The records that follow are to be given again exactly, with their pictures omitted.
------ Exercise material
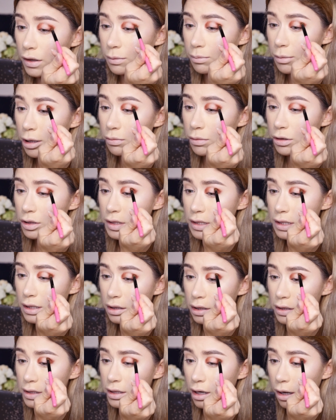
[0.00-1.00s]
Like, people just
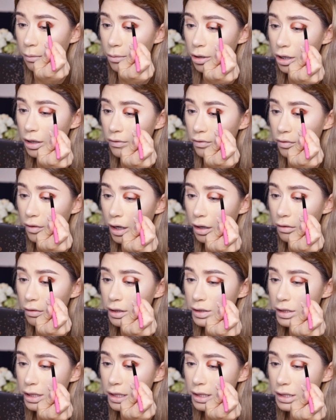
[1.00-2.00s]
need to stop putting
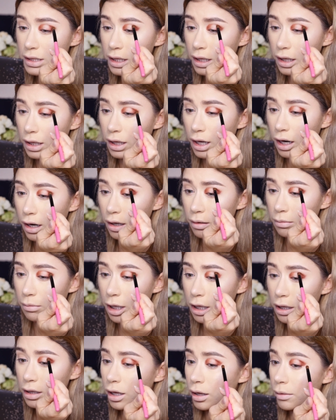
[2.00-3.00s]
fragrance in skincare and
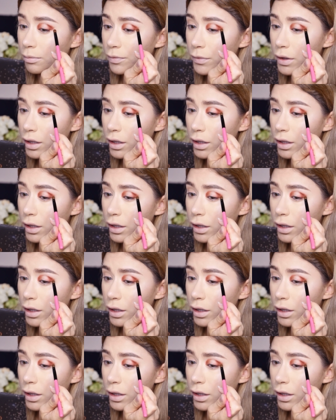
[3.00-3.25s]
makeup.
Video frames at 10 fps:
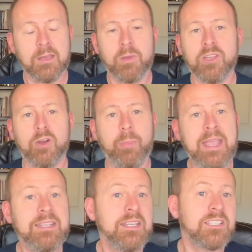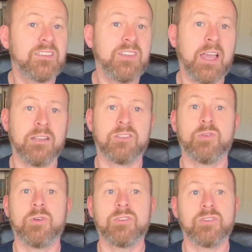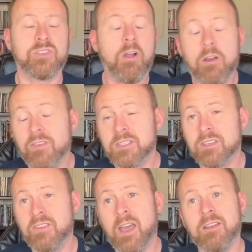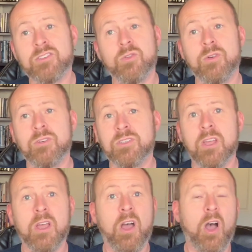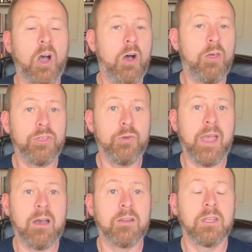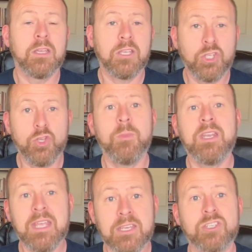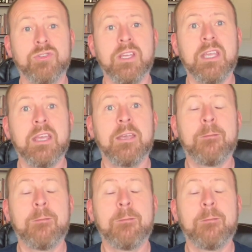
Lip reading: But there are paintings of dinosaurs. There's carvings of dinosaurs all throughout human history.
------------
▶ _Solution to this problem_:
[0.00-1.00s]
Like, people just
[1.00-2.00s]
need to stop putting
[2.00-3.00s]
fragrance in skincare and
[3.00-3.25s]
makeup.
Video frames at 10 fps:
Lip reading: But there are paintings of dinosaurs. There's carvings of dinosaurs all throughout human history.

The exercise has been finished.